Even the undermining of democracy, the breakdown in people's compliance with the law, the deterioration of the sovereignty of the state, and the restrictions imposed by the state on freedom of expression and protest - these do not arouse in him any reaction at the intellectual level. "As a democrat I am incensed, but the only thing I can think of is that you were not moved by what was done to us, and you are moved when much less than that is now happening to you," says Manna.

Is he gloating? "No," he replies. "If Israeli society should be torn apart from the institutions of the state, it will be bad for me, too. When societies are in chaos, the first ones to suffer are the minorities, who are made scapegoats. This is the opportunity to say to all the self-righteous prigs out there: Keep your eyes open. You didn't raise an outcry when it concerned us. Perhaps in that sense my situation is improving."

More frightening

Dr. Aziz Haider sees no improvement. On the contrary: When he watches the conflict between security forces and settlers, he only grows more worried. He is personally frightened by the level of violence of the settlers. "If they are hitting policemen, they can certainly hit me," he notes. "Except that when that happens, the policeman that is now on the receiving end of the beating will once again be on their side. Everything has only gotten more frightening."

Even the fact that people are undermining the army's authority, which has the potential to erode the militarization of society in Israel, makes him uneasy. "Maybe it is good for the Jews, but not for the Arab public. It isn't going to help us. The minimal internal discourse that does exist in Arab society speaks of a collapse of our normative system. When this is added to the collapse of the state system, we are in chaos. But people aren't even talking about that. I've noticed that even our writers and poets have stopped creating recently."

Mashour expresses deep concern about the potential practical ramifications of the disengagement for the Arabs in Israel. "If the disengagement process will in fact be extended to other territories, the result will be that you will finally establish the Jewish, the truly Jewish, state. I have no doubt that that is the plan, and I am saying that on the basis of conversations I have had, with people from the left, as well. People are already talking now - not by chance - about moving Umm al-Fahm to the Palestinian state, and that is only the beginning. And when this real Jewish state is established, alongside, perhaps, the Palestinian state, they will say to me: `Go there, or go to hell.' I have no doubt that that is what they will say. So what sort of good news does the disengagement have for me?"

Only Jalal Hattib, a bus driver from Dir Hana, found a glimmer of comfort in current events . This Tuesday he drove a bus filled with Haredi (ultra-Orthodox) zealots from Safed to Gush Katif. The police stopped them on the Wadi Ara road. As he sat in the driver's seat, Hattib watched the men dancing in the middle of the busy road, singing "Messiah, Messiah," surrounded by a large contingent of policemen that was sent to stop them along the way. He had stumbled onto this surrealist, not quite democratic scene. "You can't say any more that there is a lack of democracy only for Arabs," he said, smiling.

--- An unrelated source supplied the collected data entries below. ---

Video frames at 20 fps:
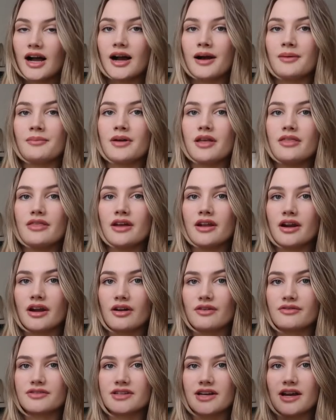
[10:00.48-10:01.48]
Um, and then I
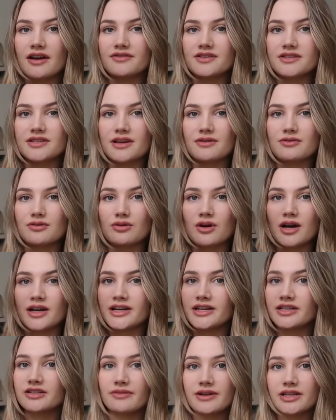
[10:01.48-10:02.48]
obviously have the sequel. I
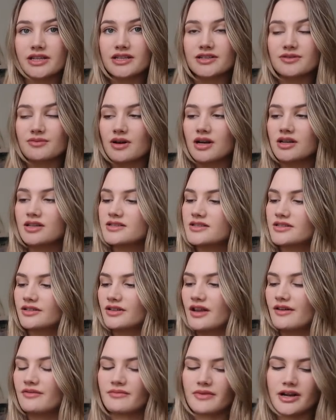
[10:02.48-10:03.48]
need to read this one, still
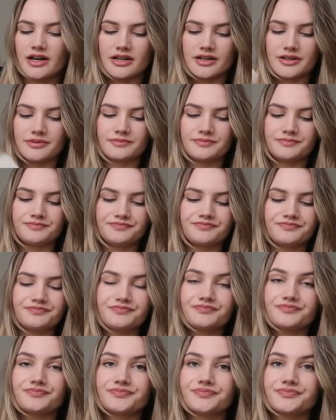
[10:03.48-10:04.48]
haven't read
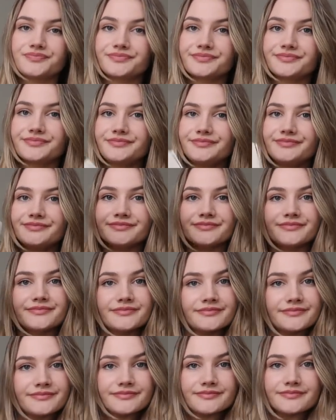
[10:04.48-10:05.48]

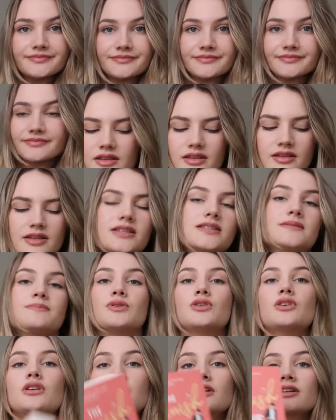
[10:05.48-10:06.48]
it. This
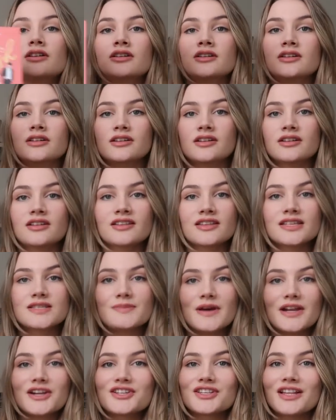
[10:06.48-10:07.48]
book
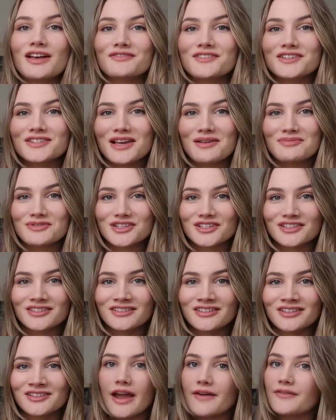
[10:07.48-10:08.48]
Spanish Love
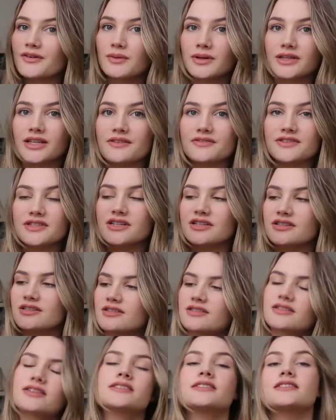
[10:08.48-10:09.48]
Deception. Everyone loves
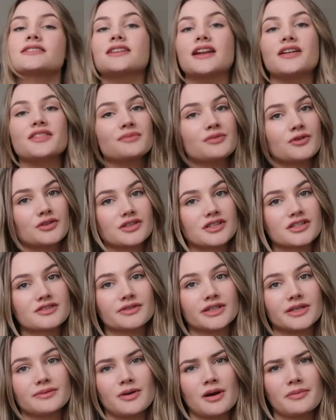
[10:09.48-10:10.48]
this. This is another book that's
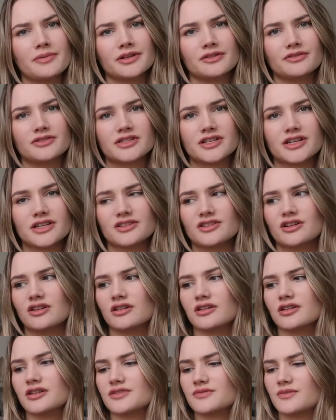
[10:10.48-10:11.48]
really popular on
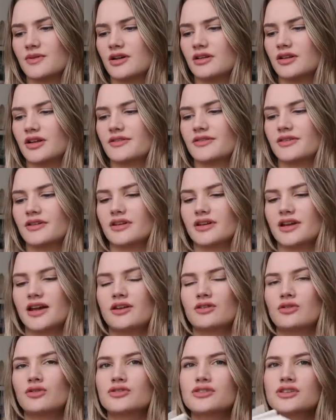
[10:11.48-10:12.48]
TikTok as well, I think.
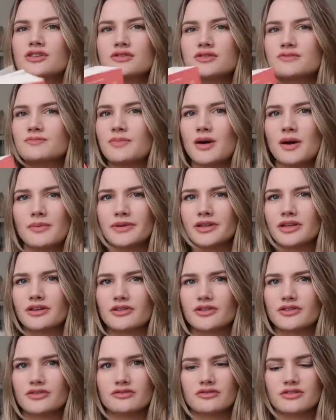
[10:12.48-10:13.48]
And also is popular
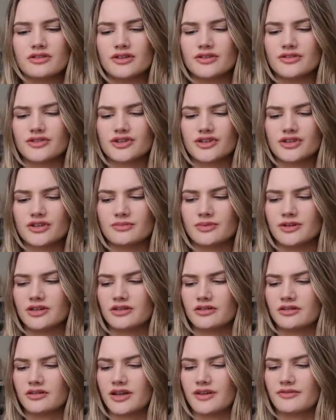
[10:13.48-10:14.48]
on YouTube
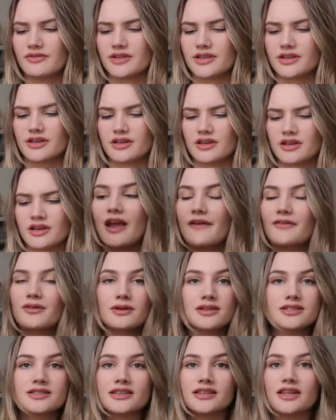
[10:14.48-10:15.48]
and everything.
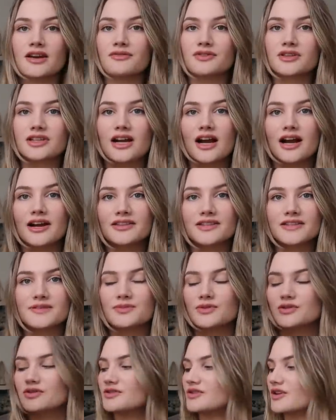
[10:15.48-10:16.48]
Everyone's in love with the guy in this
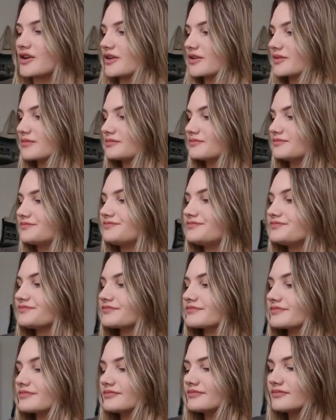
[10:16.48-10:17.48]
book, so
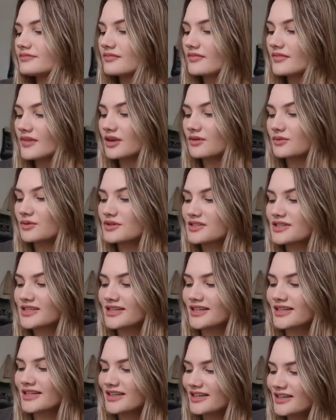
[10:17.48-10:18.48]
We'll
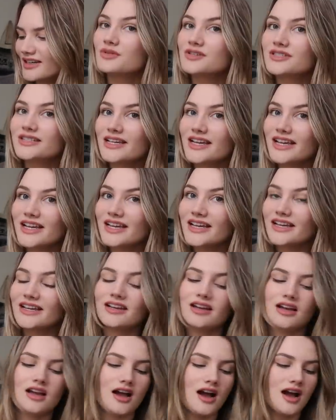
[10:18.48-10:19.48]
see. We'll
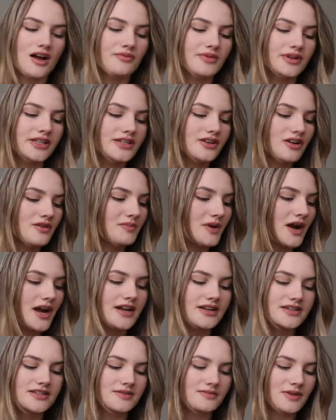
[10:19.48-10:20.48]
see. I really don't buy
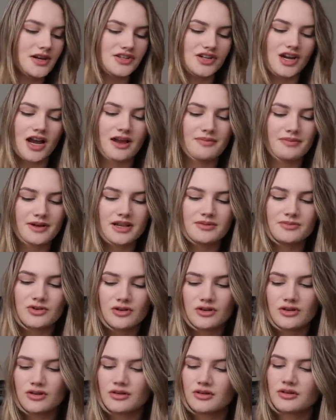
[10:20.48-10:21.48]
into much hype
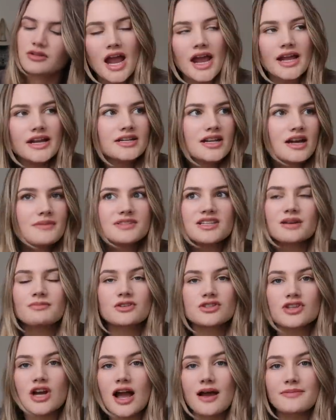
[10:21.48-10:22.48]
anymore. Anytime
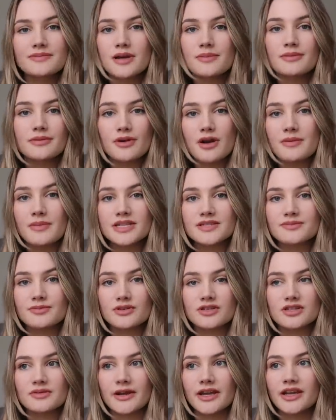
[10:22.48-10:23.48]
someone's hyped up a romance
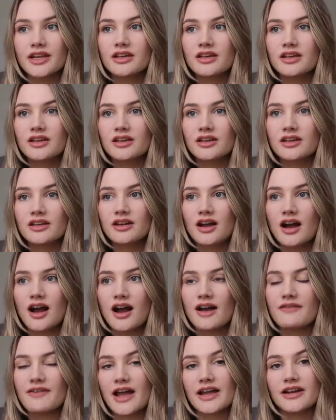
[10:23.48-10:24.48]
book to me,
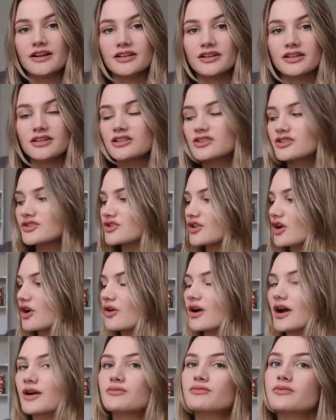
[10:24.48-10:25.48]
I've hated it. So
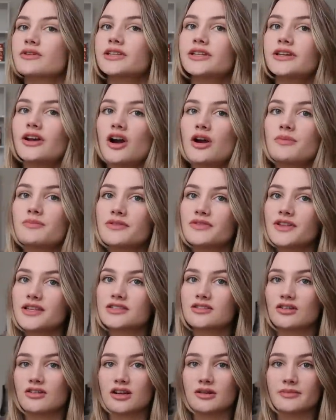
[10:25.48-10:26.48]
I really hope that
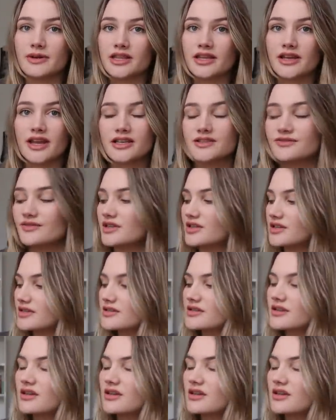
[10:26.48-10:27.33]
that's not going to be the case for this.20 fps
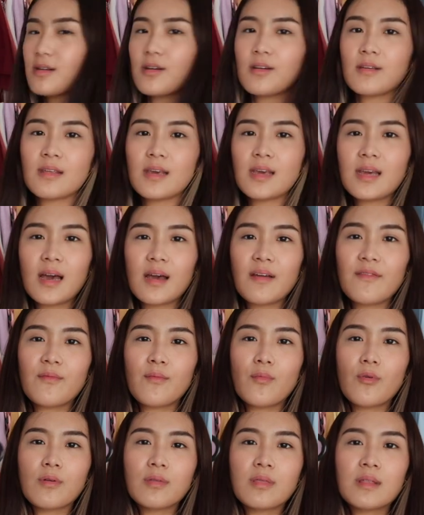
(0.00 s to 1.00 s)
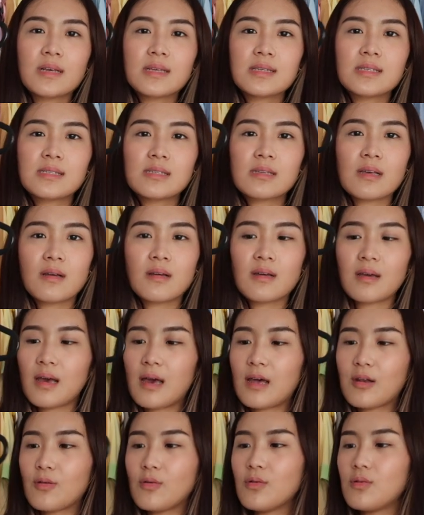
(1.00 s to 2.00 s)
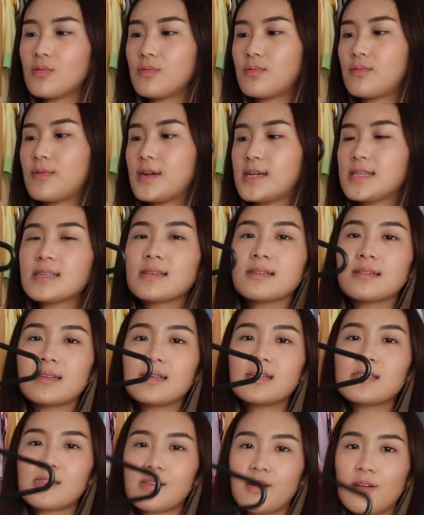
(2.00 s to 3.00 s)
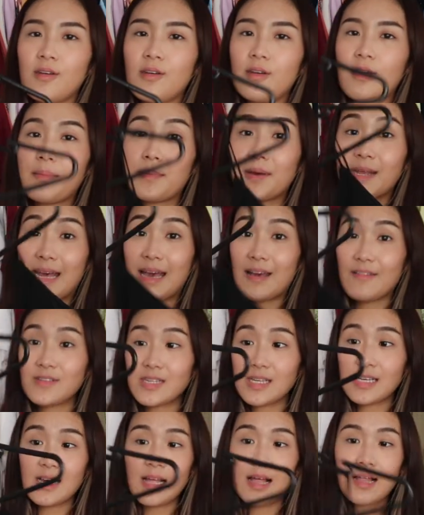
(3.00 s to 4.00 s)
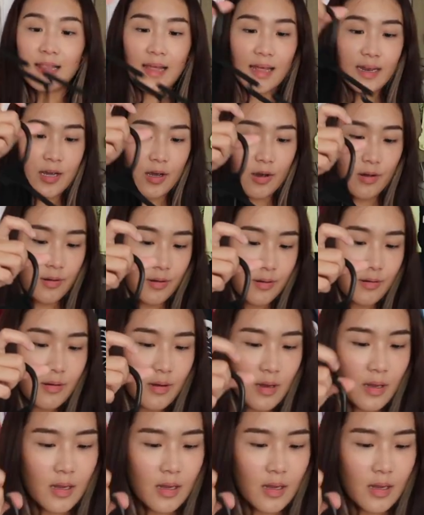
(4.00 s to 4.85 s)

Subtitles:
don't think I've worn this at all recently, so I'm gonna have to let it go.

Yet that is not exactly true. The improbable dream sequence ended after 15 minutes or so, with an examination of the Arab driver's and car licenses, and with his particulars being recorded by a policeman. The demonstrators were sent on their way, with a "have a nice drive" from the cops. Hovering over the incident were the words of Haider, who commented with sadness that he, as an Arab, would never have the same measure of freedom to say "No" to the government. That is his lesson from the disengagement.